> [Exercise brief]
Restate all of the following data exactly, keeping any images out of the copy.

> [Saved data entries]

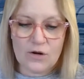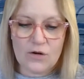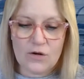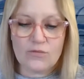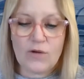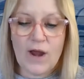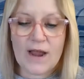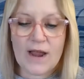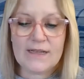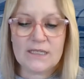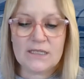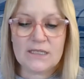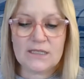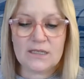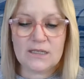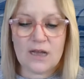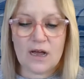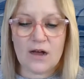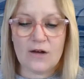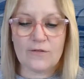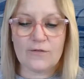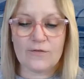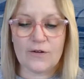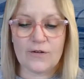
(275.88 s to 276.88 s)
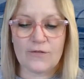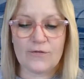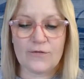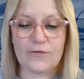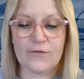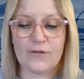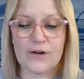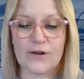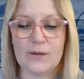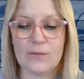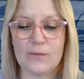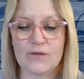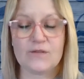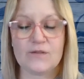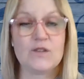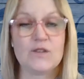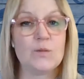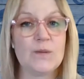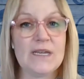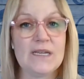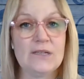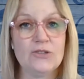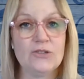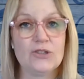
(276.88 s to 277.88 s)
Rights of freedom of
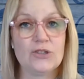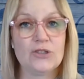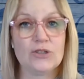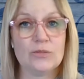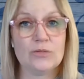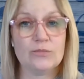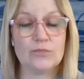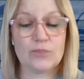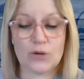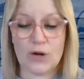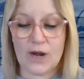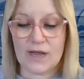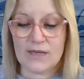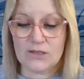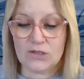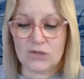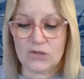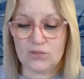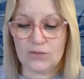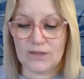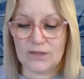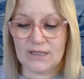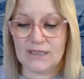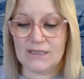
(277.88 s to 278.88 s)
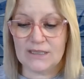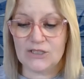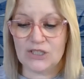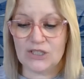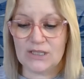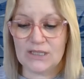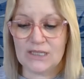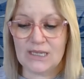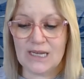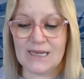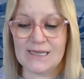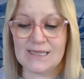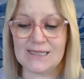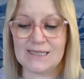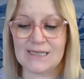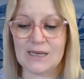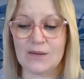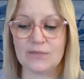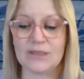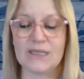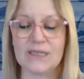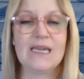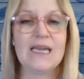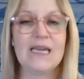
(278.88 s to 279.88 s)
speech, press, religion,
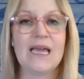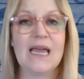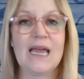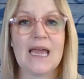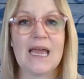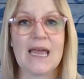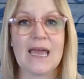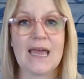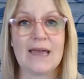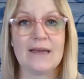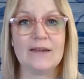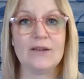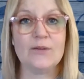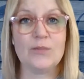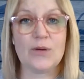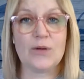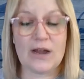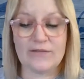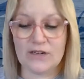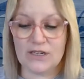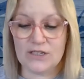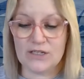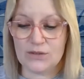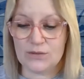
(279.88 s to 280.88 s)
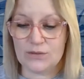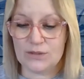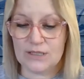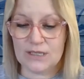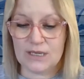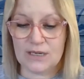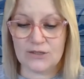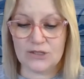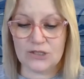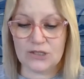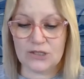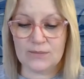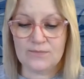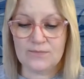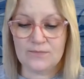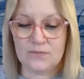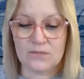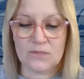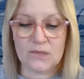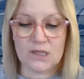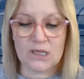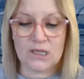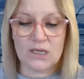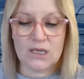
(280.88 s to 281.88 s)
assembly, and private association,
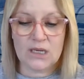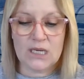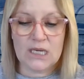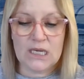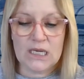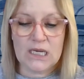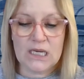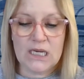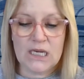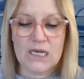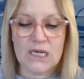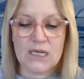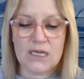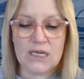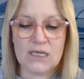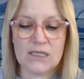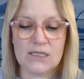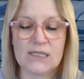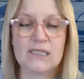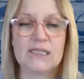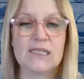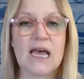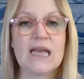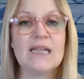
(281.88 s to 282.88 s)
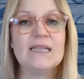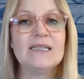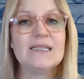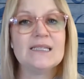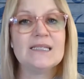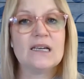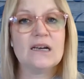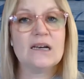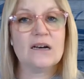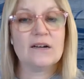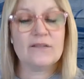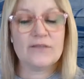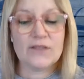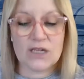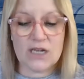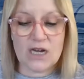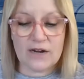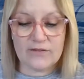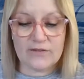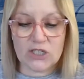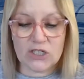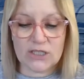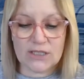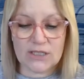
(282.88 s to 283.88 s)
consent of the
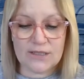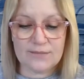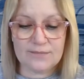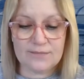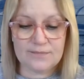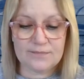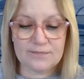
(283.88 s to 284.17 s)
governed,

> [Result of this exercise]
(275.88 s to 276.88 s)
(276.88 s to 277.88 s)
Rights of freedom of
(277.88 s to 278.88 s)
(278.88 s to 279.88 s)
speech, press, religion,
(279.88 s to 280.88 s)
(280.88 s to 281.88 s)
assembly, and private association,
(281.88 s to 282.88 s)
(282.88 s to 283.88 s)
consent of the
(283.88 s to 284.17 s)
governed,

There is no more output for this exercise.